Listed entries:
——

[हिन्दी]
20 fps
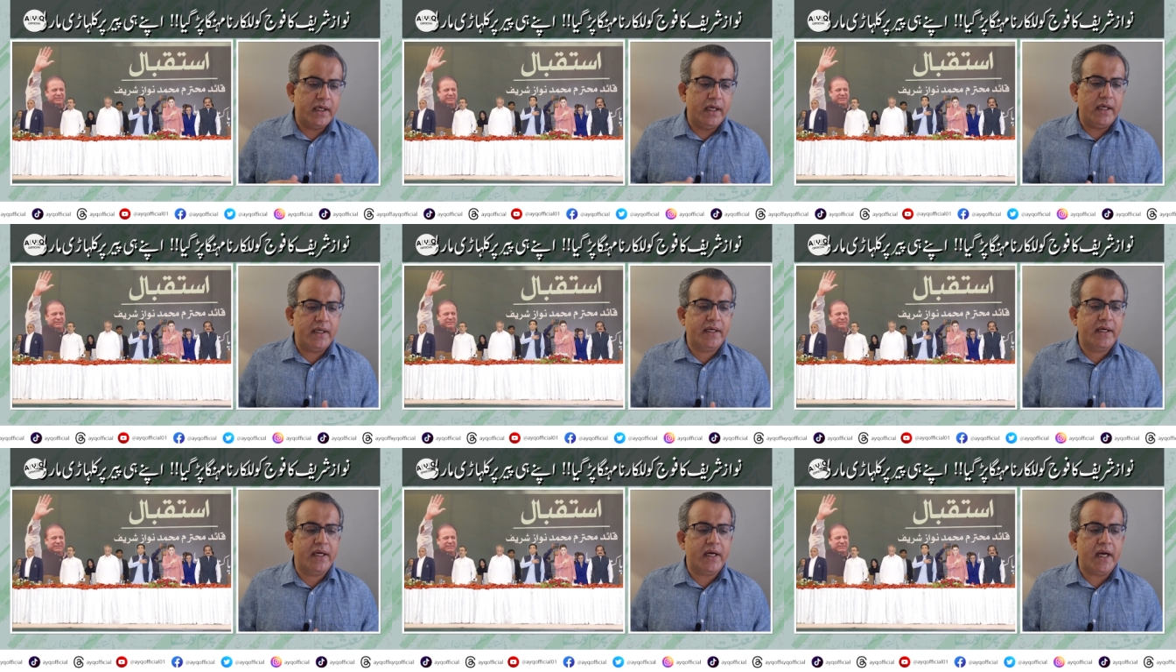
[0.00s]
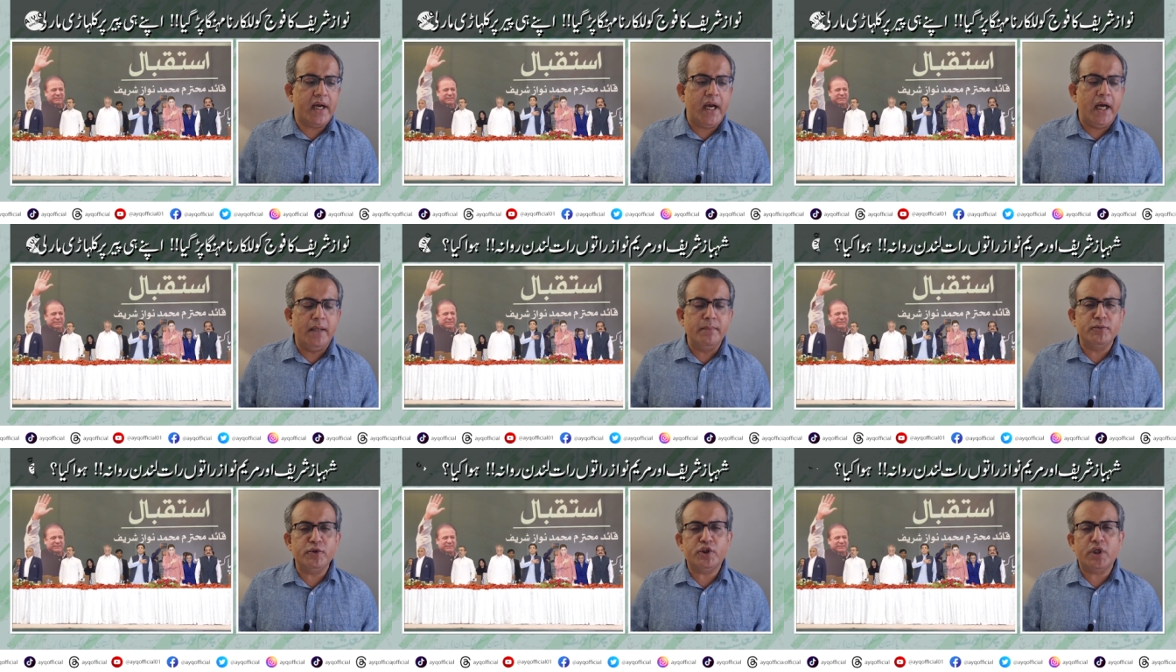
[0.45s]
के
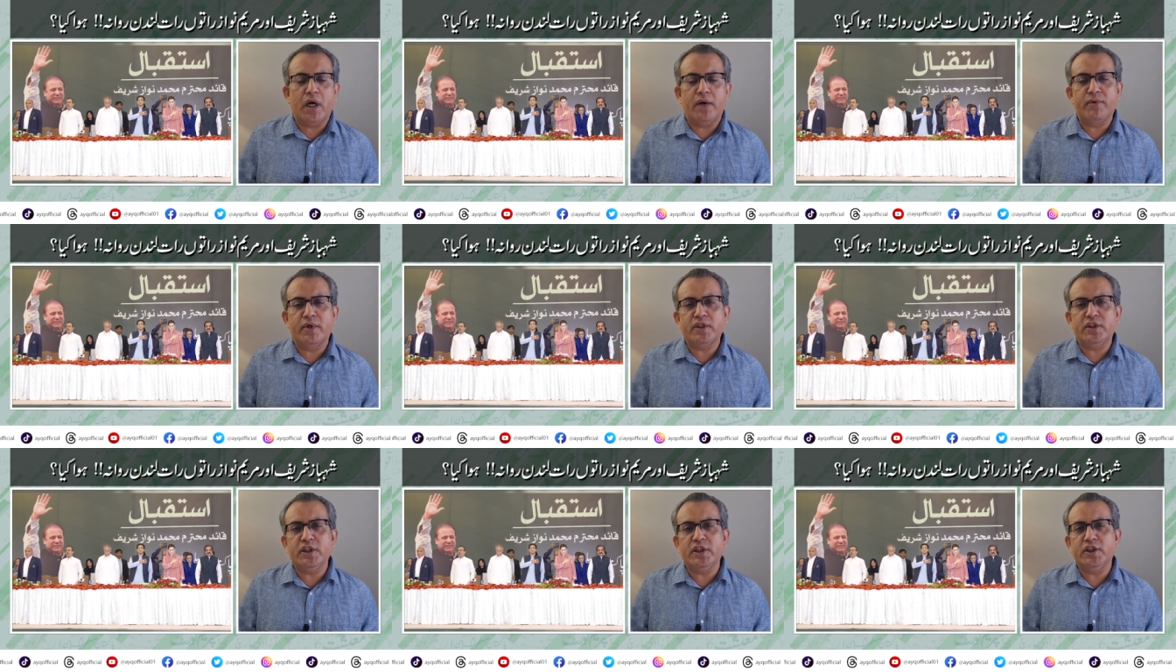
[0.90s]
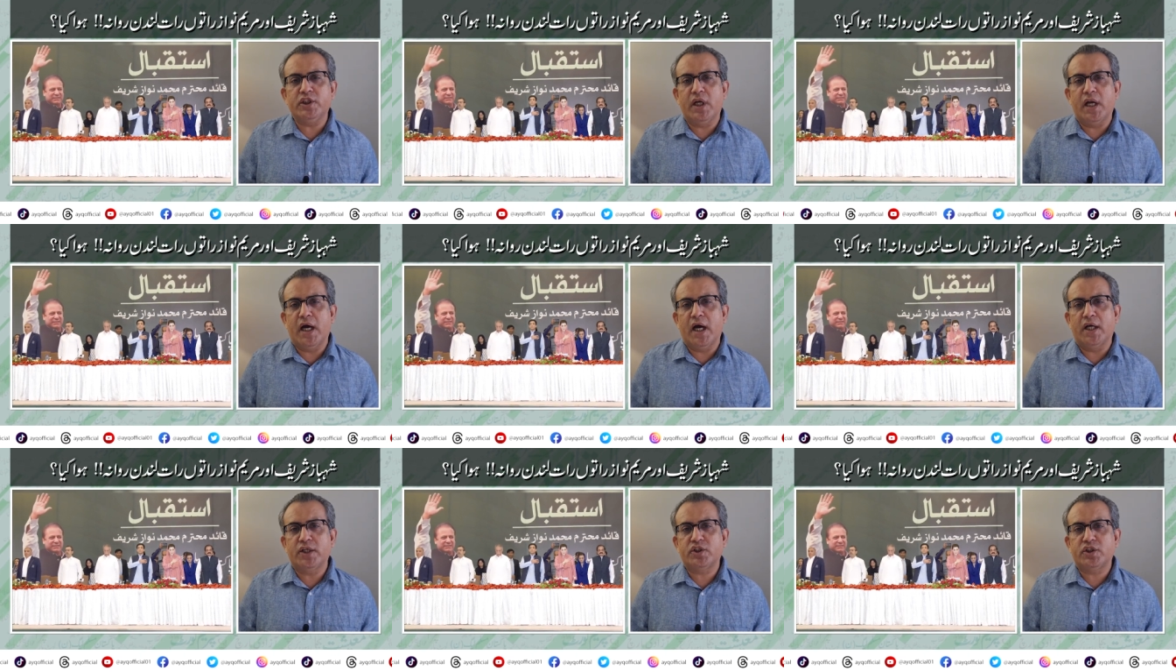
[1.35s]
ग्रैंड मुशावरती
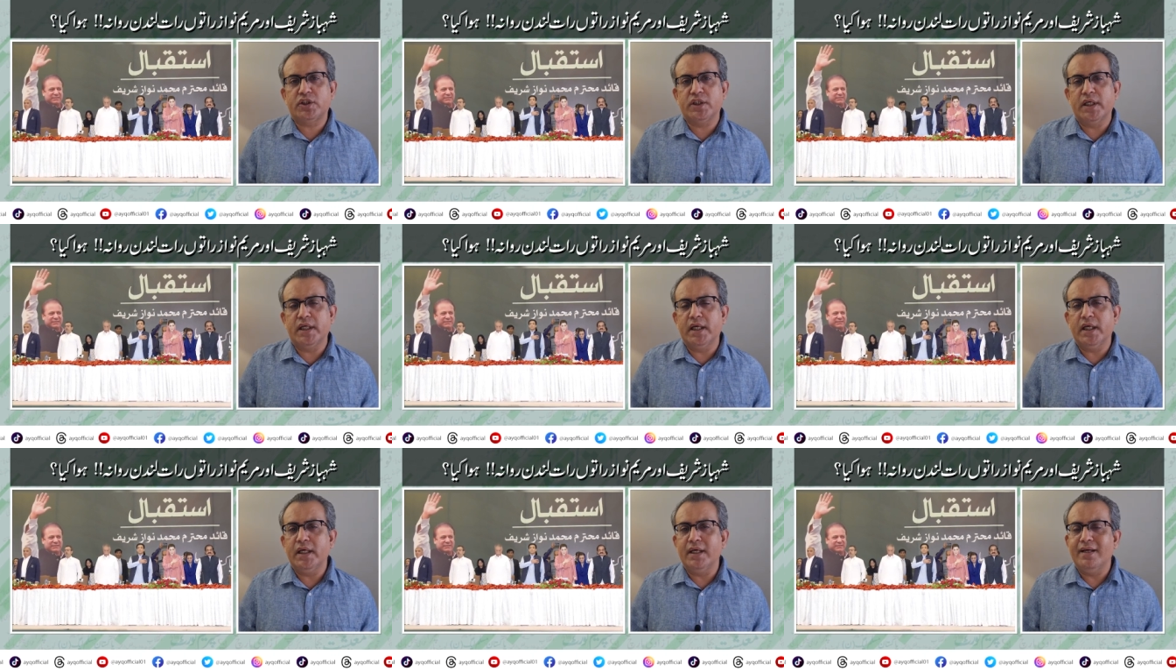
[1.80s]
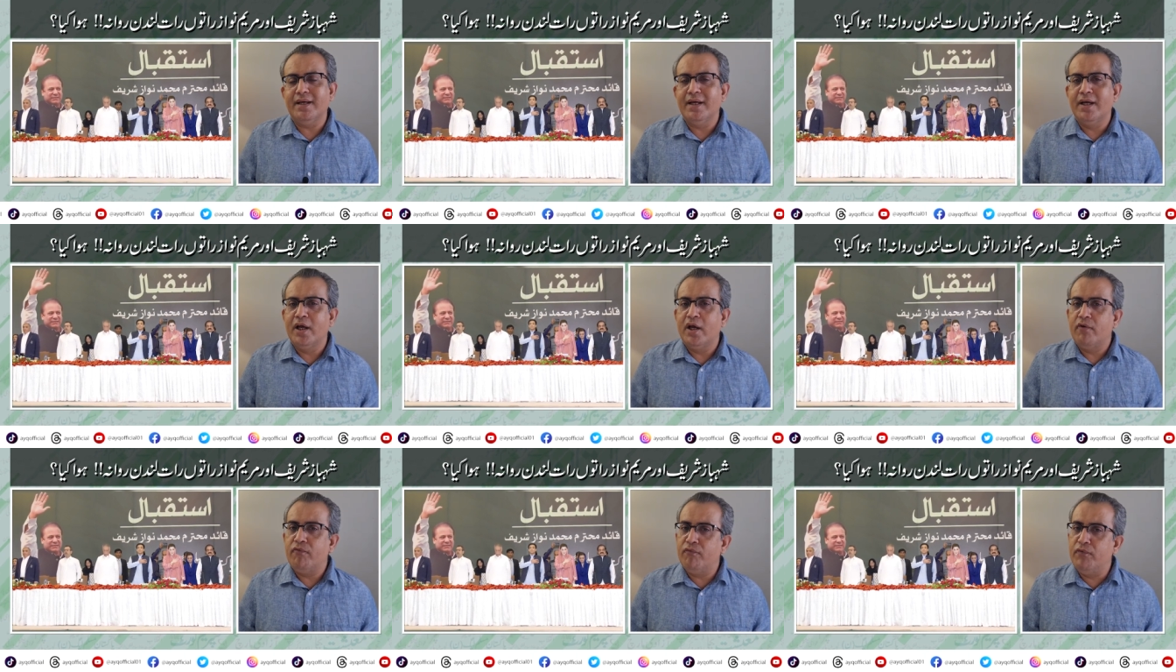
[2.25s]
इजलास से
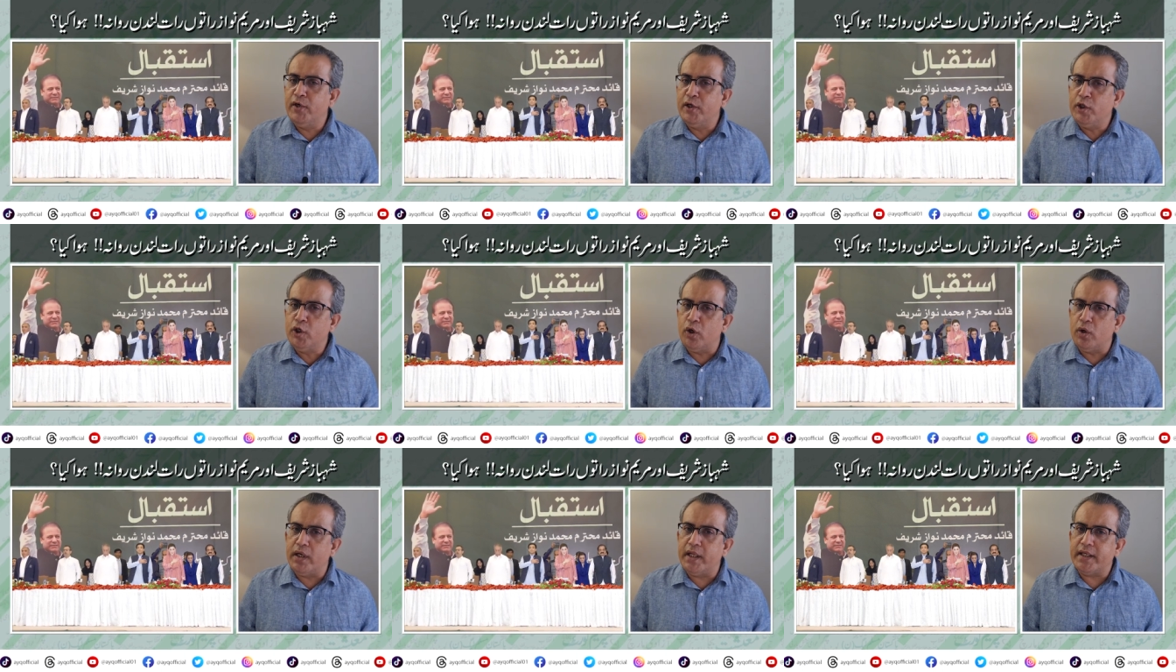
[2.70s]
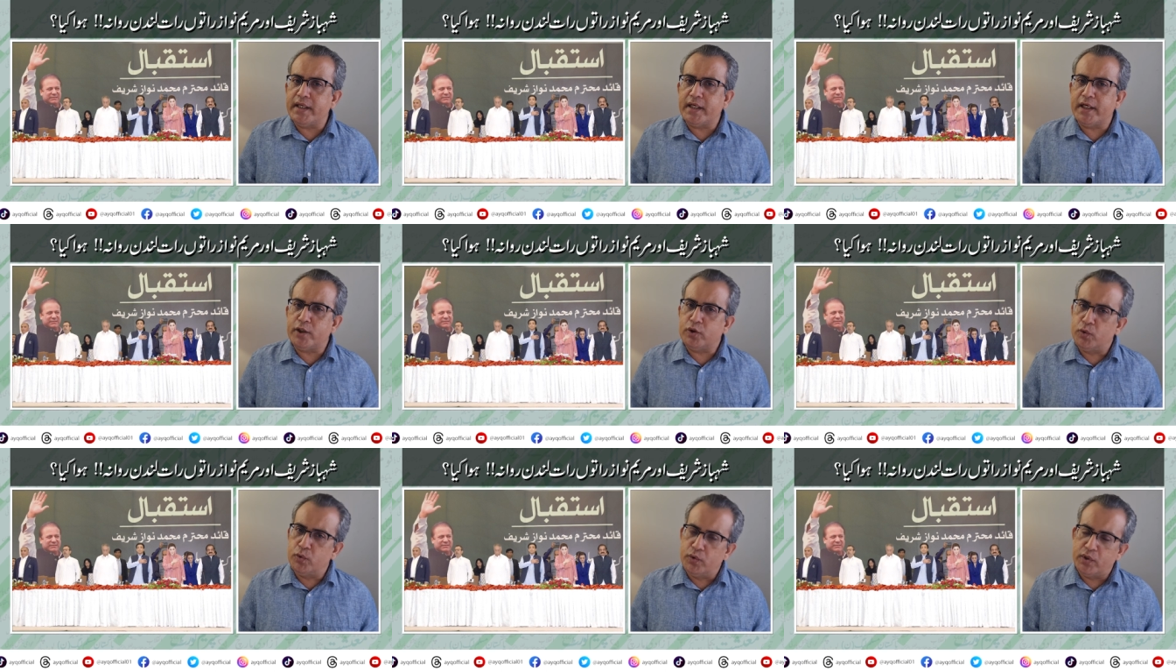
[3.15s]
वीडियो लिंक
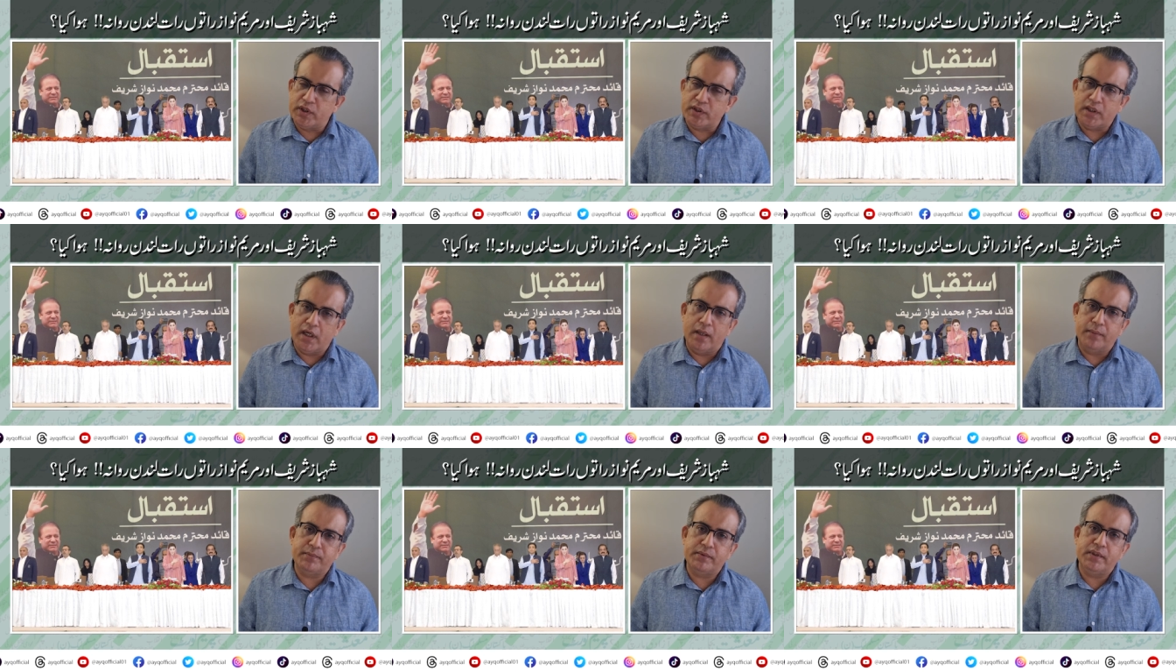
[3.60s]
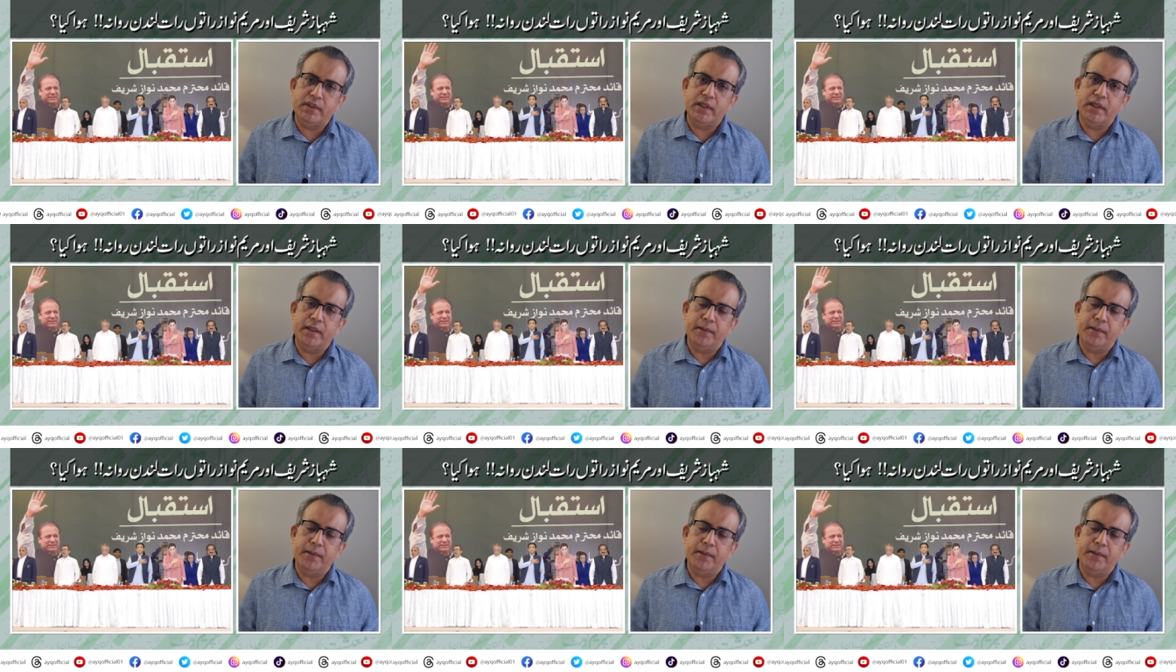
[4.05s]
के थ्रू खिताब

——

Exercise details: Except for the pictures, return every line of the material exactly.

Answer to the problem:
[हिन्दी]
20 fps
[0.00s]
[0.45s]
के
[0.90s]
[1.35s]
ग्रैंड मुशावरती
[1.80s]
[2.25s]
इजलास से
[2.70s]
[3.15s]
वीडियो लिंक
[3.60s]
[4.05s]
के थ्रू खिताब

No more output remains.